The litigious crescendo affecting ObGyn practice has reached deafening proportions in many states. Identifying the underlying causes of real or perceived adverse events is one way to minimize malpractice suits, improve women’s health care, and create a climate of safety for both physician and patient. Accordingly, White and colleagues analyzed 1 medical center’s internal review files for 90 consecutive ObGyn-related cases over 6 years. Though these files had been established by the center’s risk managers, they were not, technically speaking, “closed claims”; that term generally applies to cases involving legal action, rather than just risk-management consideration.

What investigators found

In 78% of cases, at least 1 factor that may have contributed to adverse events was identified. In 31% of cases, it was communication problems. Clinical performance issues were involved in 31% of cases, diagnostic issues in 18%, and patient behavior in 14%. Unfortunately, there appeared to be little physician representation on the team evaluating files. Instead, a group of nonphysician professionals assigned rather arbitrary inclusion/exclusion criteria to the cases and offered no specific clinical information about how each case was managed. In fact, whenever clinical issues were mentioned, the authors focused on communication.

Details on the clinical management of such adverse outcomes as shoulder dystocia would have been helpful, not to mention actual data on any lawsuits incurred.
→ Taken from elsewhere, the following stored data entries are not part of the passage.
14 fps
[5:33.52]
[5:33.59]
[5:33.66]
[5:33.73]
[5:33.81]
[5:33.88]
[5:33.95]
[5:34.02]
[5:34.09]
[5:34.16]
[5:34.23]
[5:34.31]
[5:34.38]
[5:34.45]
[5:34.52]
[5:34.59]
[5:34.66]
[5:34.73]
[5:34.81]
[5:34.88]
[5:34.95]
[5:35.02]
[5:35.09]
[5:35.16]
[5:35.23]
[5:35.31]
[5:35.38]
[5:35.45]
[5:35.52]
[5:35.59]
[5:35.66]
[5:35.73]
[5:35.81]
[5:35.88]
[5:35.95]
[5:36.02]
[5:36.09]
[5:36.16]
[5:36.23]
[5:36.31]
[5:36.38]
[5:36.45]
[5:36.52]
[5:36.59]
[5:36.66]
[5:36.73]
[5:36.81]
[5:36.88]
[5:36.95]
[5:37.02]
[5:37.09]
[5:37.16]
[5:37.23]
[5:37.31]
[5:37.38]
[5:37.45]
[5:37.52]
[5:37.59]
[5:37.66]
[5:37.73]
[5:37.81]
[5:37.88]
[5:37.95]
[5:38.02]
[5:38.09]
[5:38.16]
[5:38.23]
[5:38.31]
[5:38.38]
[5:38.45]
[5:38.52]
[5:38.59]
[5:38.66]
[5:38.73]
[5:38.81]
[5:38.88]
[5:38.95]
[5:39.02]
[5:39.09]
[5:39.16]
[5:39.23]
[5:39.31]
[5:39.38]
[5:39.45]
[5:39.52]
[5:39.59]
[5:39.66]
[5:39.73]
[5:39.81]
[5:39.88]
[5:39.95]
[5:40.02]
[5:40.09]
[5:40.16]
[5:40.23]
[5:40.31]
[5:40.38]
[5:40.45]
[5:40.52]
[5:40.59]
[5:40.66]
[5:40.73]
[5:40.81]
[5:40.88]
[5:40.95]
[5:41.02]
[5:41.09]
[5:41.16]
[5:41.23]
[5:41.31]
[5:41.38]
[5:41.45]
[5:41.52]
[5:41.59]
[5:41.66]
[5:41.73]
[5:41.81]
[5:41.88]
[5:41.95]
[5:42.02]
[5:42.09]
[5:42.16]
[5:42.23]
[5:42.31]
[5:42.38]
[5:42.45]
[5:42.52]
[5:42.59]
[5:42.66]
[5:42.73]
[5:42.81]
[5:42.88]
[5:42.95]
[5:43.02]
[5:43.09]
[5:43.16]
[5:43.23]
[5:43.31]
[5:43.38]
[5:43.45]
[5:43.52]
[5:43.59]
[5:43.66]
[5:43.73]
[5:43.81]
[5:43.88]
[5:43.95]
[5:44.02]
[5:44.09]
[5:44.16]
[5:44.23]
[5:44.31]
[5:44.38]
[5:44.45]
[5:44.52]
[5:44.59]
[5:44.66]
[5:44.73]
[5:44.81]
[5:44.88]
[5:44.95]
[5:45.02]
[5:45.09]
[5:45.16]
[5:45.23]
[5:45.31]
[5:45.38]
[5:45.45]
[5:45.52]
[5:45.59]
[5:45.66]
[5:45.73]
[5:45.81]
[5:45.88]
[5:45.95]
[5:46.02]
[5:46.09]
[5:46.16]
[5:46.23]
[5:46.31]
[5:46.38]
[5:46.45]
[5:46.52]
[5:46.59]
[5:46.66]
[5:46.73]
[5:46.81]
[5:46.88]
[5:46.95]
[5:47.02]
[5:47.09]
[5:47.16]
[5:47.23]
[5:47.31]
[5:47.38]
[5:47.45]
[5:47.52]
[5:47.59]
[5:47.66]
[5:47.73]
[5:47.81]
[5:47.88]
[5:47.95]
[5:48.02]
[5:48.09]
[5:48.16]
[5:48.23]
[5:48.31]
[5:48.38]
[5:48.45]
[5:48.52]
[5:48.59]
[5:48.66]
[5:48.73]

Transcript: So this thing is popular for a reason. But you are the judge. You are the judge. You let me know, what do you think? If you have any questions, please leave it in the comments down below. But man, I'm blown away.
A short list of specific causes and suggestions for prevention also would have been helpful. The findings of this study cannot be generalized because they lack internal validity.

Talking about communication

Though White and colleagues tended to focus on communication rather than clinical events, communication was clearly an important factor. Even when no adverse medical outcome occurred, faulty communication between physicians and other caregivers, or between physicians and patients or their family members, caused obvious patient dissatisfaction and sometimes the threat of litigation.

Note to doctor: Accept responsibility

ObGyns are ultimately responsible for their patients’ care, and patients rightly expect focused attention with all diagnostic and treatment interventions governed by a well planned and coordinated strategy. When the physician fails to meet these expectations, the risk of litigation increases.